* RECORD EXTRACTS:

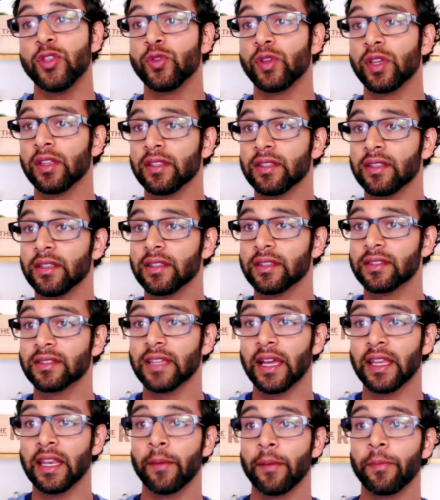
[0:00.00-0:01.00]
you can
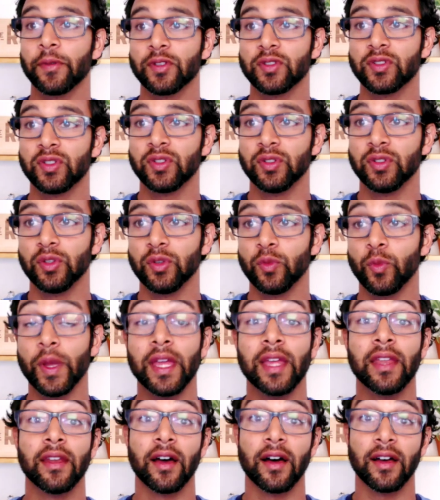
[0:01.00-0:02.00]
sign up to
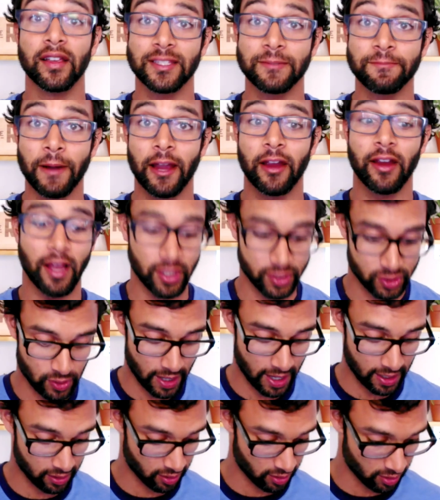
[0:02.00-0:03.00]
win a Spire Health
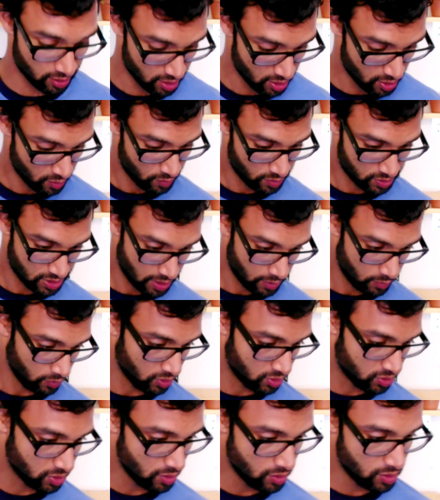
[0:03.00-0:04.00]
Tracker, which I will
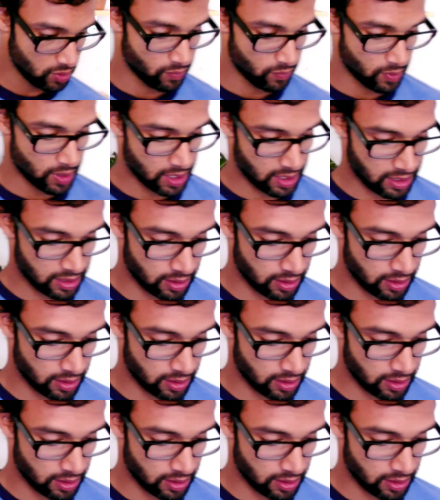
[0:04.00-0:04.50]
show you right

* DESCRIPTION OF THE TASK: Repeat all the records exactly, images excluded.

* ANSWER SECTION:
[0:00.00-0:01.00]
you can
[0:01.00-0:02.00]
sign up to
[0:02.00-0:03.00]
win a Spire Health
[0:03.00-0:04.00]
Tracker, which I will
[0:04.00-0:04.50]
show you right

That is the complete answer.